C. Review of the Dietary policy originated 06/01/09 entitled "Therapeutic Nourishments" revealed the following:
1) Therapeutic nourishments were available for patients on low, medium and high carbohydrate diets.
2) Patients with diabetes would automatically be given a therapeutic snack if blood glucose levels permitted. The policy did not specify what blood glucose levels would indicate the need for a therapeutic snack.
3) Morning and afternoon snacks were delivered and documented by food service staff and the HS snacks were delivered and documented by nursing staff. The policy did not say when snacks were given or what snacks were to be provided.
4) Attached to the policy was a list of HS snacks and information regarding how many HS snacks to give for low, medium and high carbohydrate diets. The carbohydrate content of each snack was not consistent, which allowed for patients to receive variable amounts of carbohydrate, depending on which snack the nurse chose to give.
D. Observation at 1010 on 07/07/10 revealed "Changes in Diabetic Diet Prescriptions Consistent Carbohydrate approach to Diabetic Diets" and a copy of the HS Snack list provided in the Dietary Policy Manual were located at the Nurses' Station in the communications basket. Interview with the Charge Nurse at 1100 on 07/07/10 revealed she was unaware of any guidelines to follow regarding provision of HS snacks for diabetics. She stated Dietary left a sticker at the nurses' desk for all diabetic patients who needed a snack. All diabetics got an HS snack nightly. She stated the nurses decided what to give the patients unless the physician ordered a specific snack. She usually gave graham crackers and milk, something with protein. She was unaware of a list of HS snacks or any blood glucose level which would indicate the need for an HS snack.

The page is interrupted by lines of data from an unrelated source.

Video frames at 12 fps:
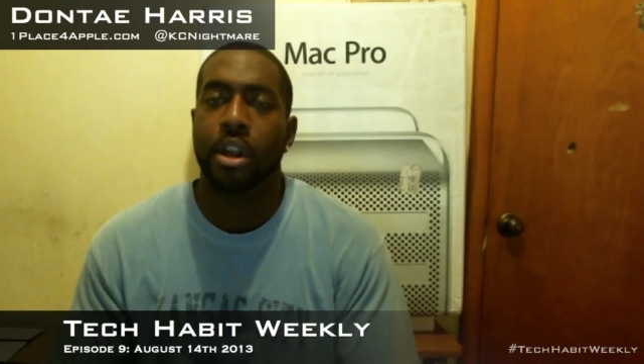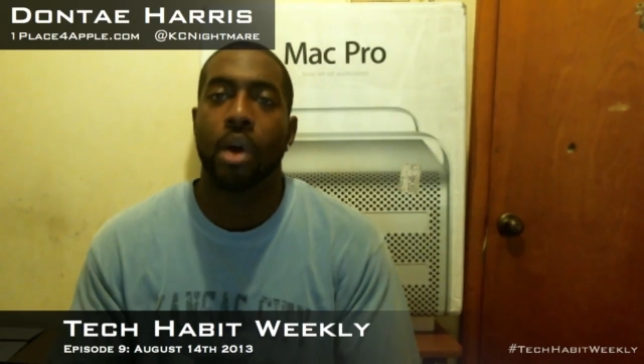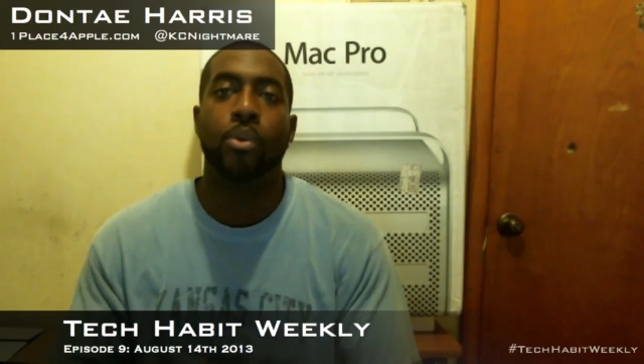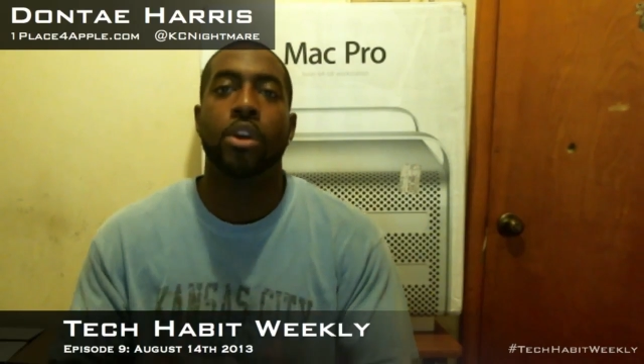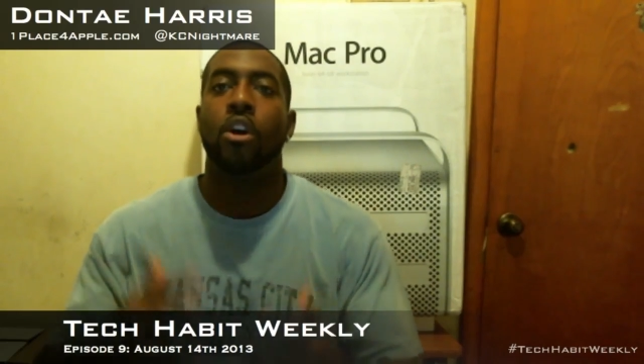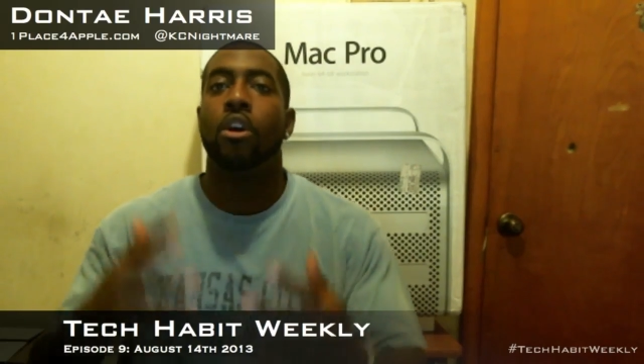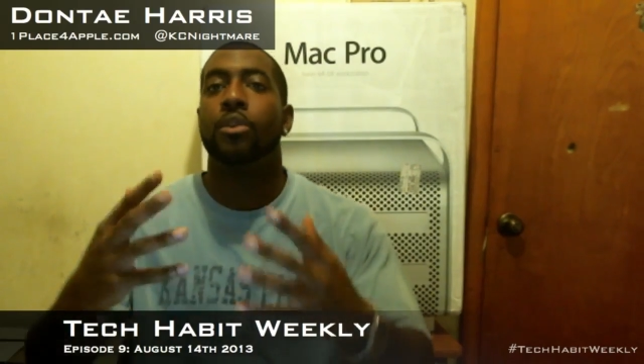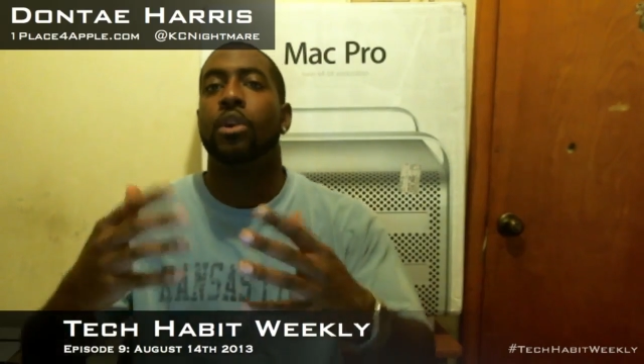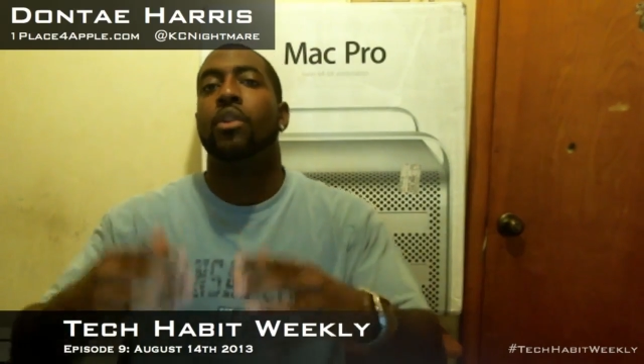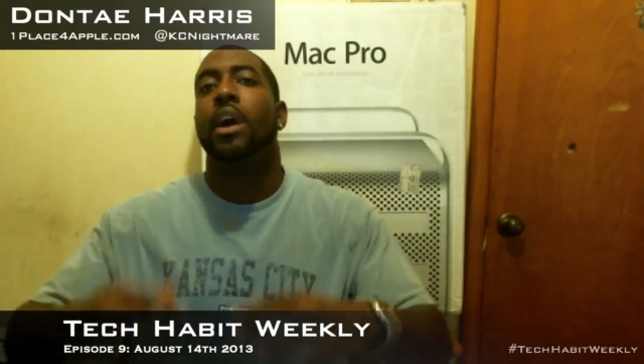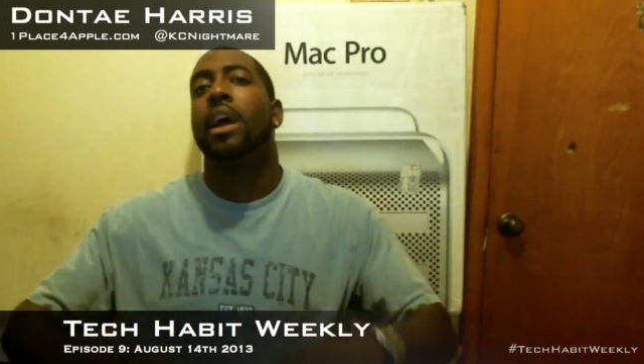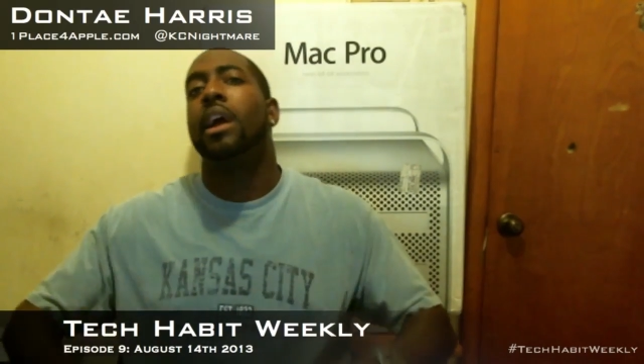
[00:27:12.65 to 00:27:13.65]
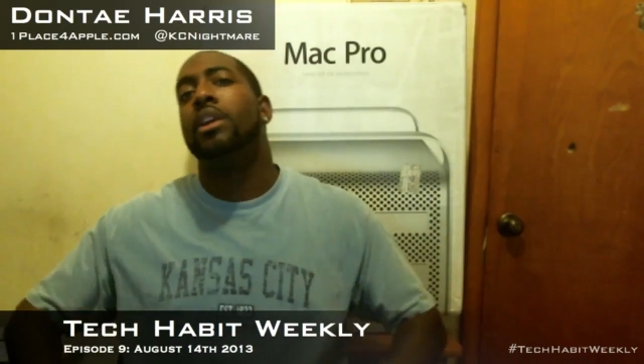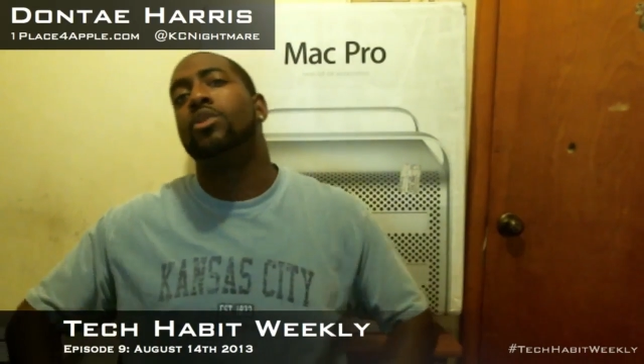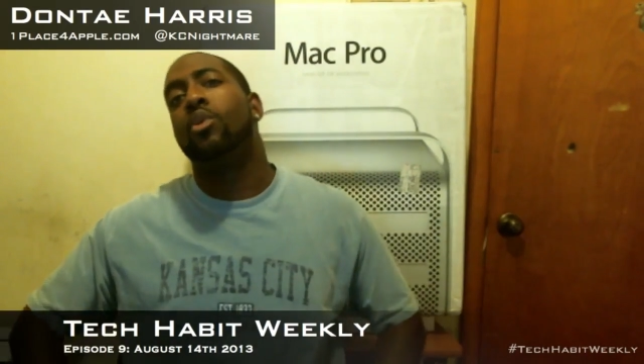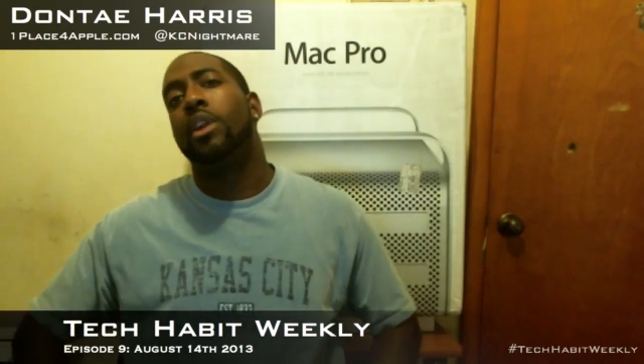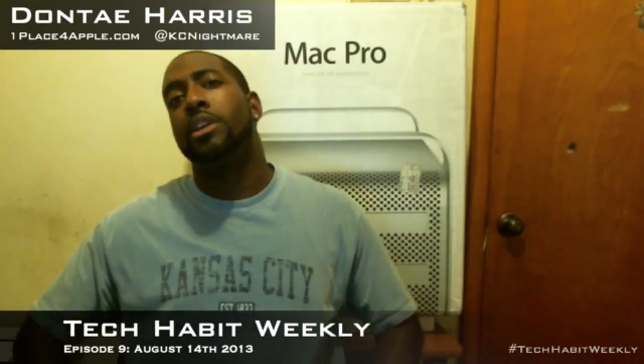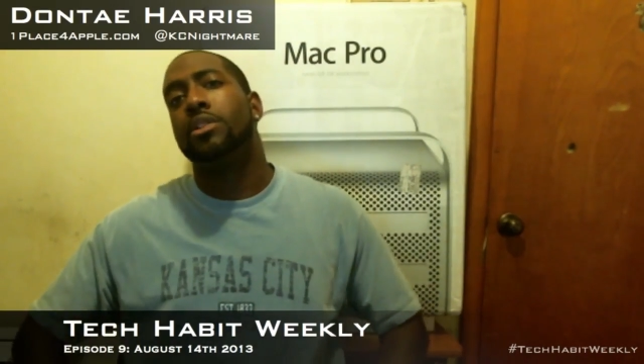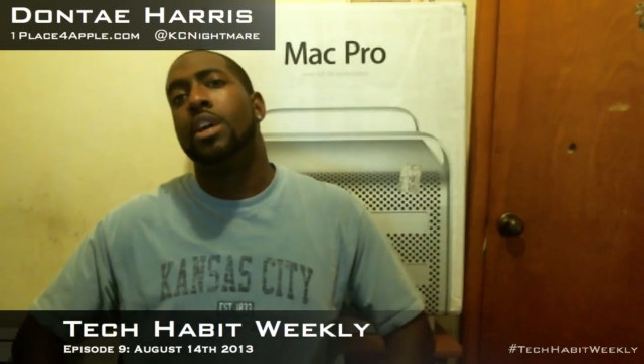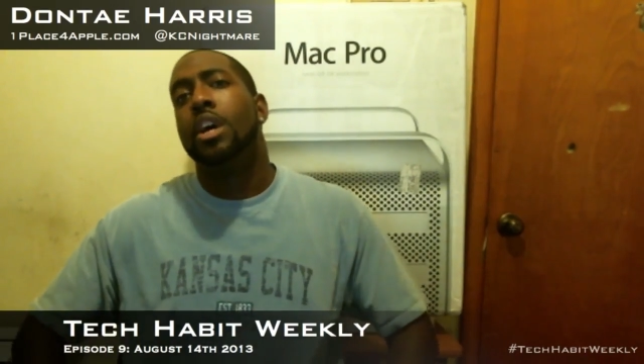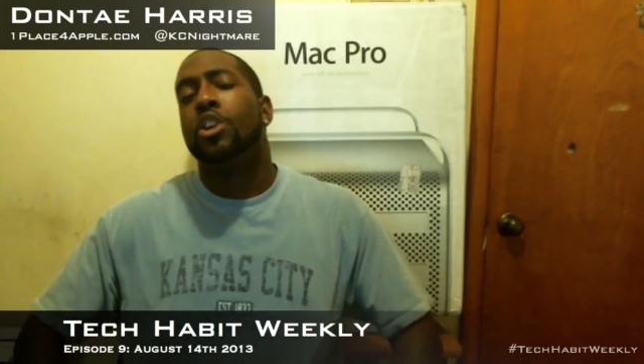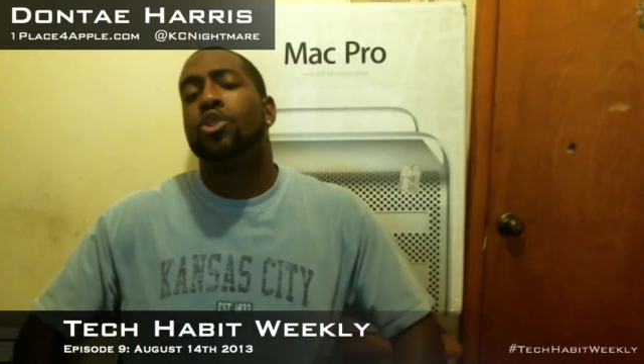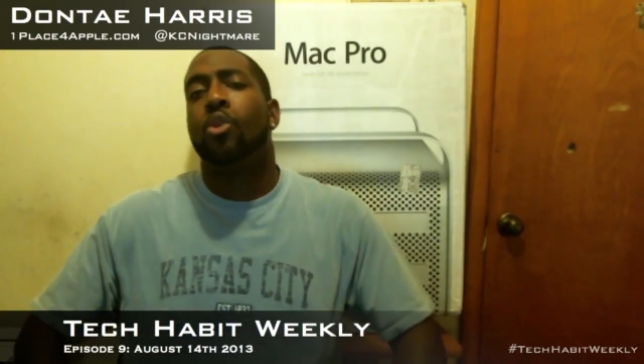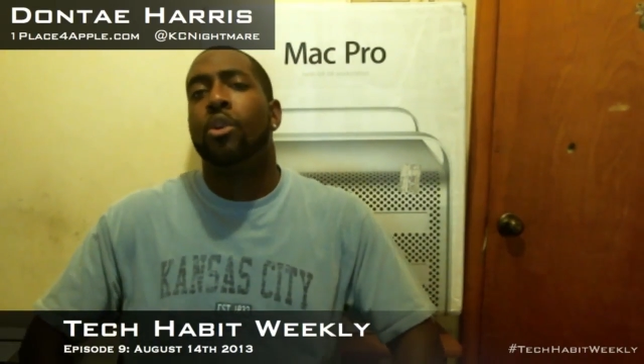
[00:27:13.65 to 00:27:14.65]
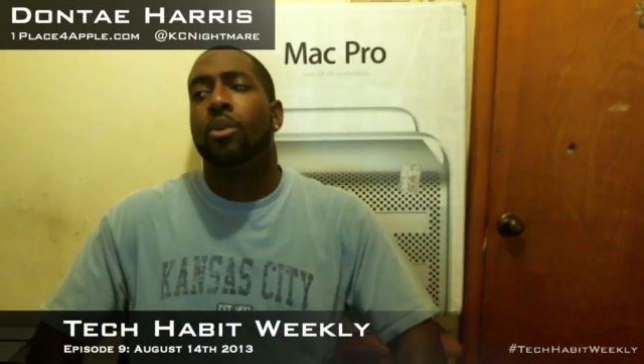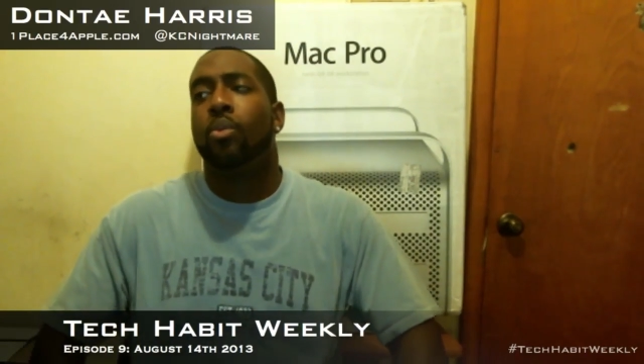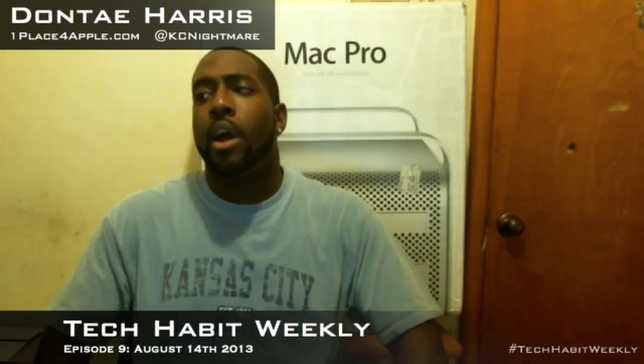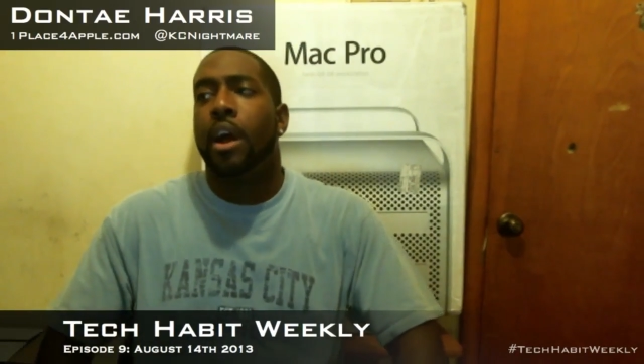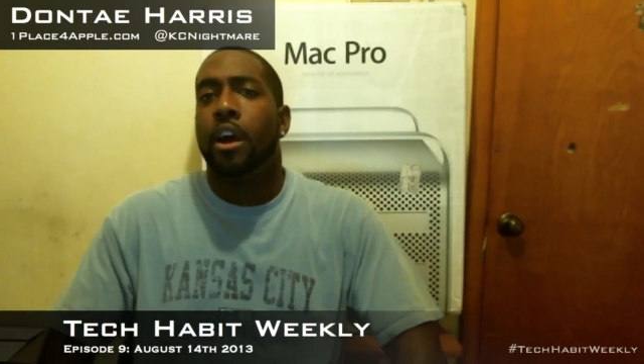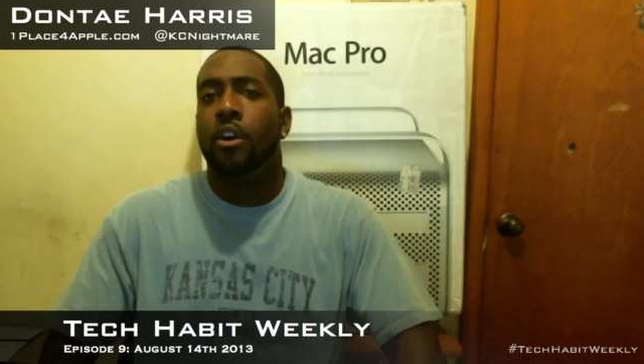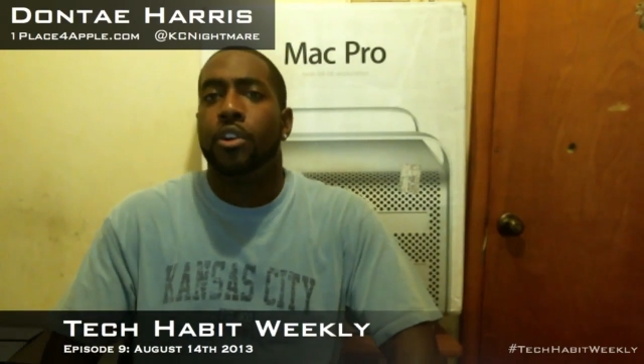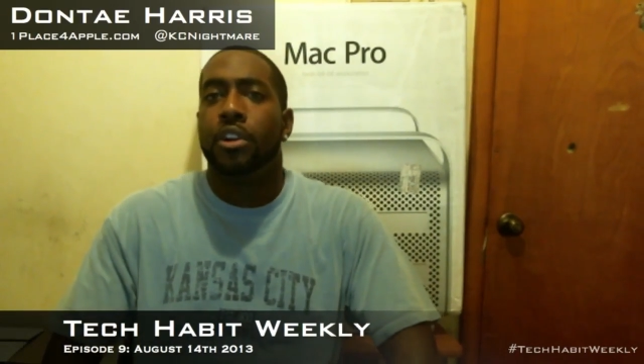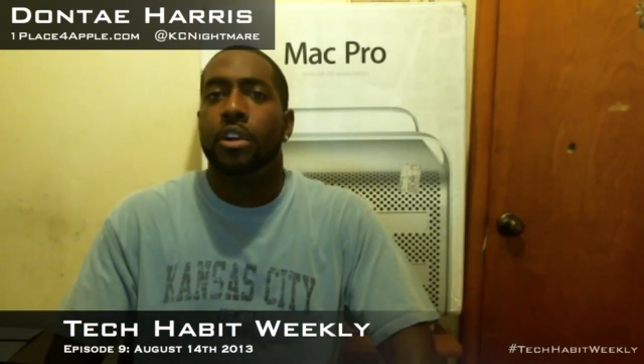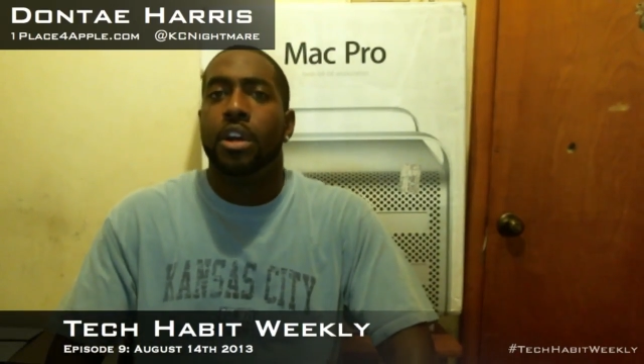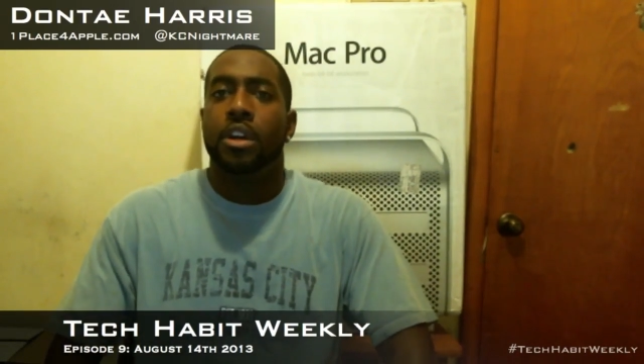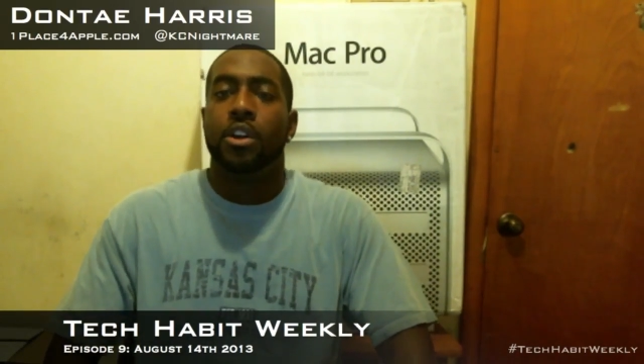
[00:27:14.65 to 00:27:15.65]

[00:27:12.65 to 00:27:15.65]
Now, we all know that Android has toyed around and,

E. Review of "Changes in Diabetic Diet Prescriptions Consistent Carbohydrate approach to Diabetic Diets" revealed one to two snacks were recommended (only if needed) for Consistent Low, Medium and High Carbohydrate Diets. The recommendations did not specify the snacks to be given at HS. Interview with the RD at 1000 on 07/08/10 revealed the "Changes in Diabetic Diet Prescriptions Consistent Carbohydrate approach to Diabetic Diets" was a review of the American Diabetic Association's recommendations for diabetic diets. She agreed the format was unclear and the snacks were meant to be given only at HS and only if needed. She stated she did not know the list of HS snacks was provided at the nurses' desk and she had never seen the list before.
F. Interview with the Chief Nursing Officer and the RD at 0900 on 07/08/10 confirmed the miscommunication between Dietary and Nursing related to a clear procedure for providing diabetic patients with HS snacks per physician order and consistent with the facility's approved patient menus.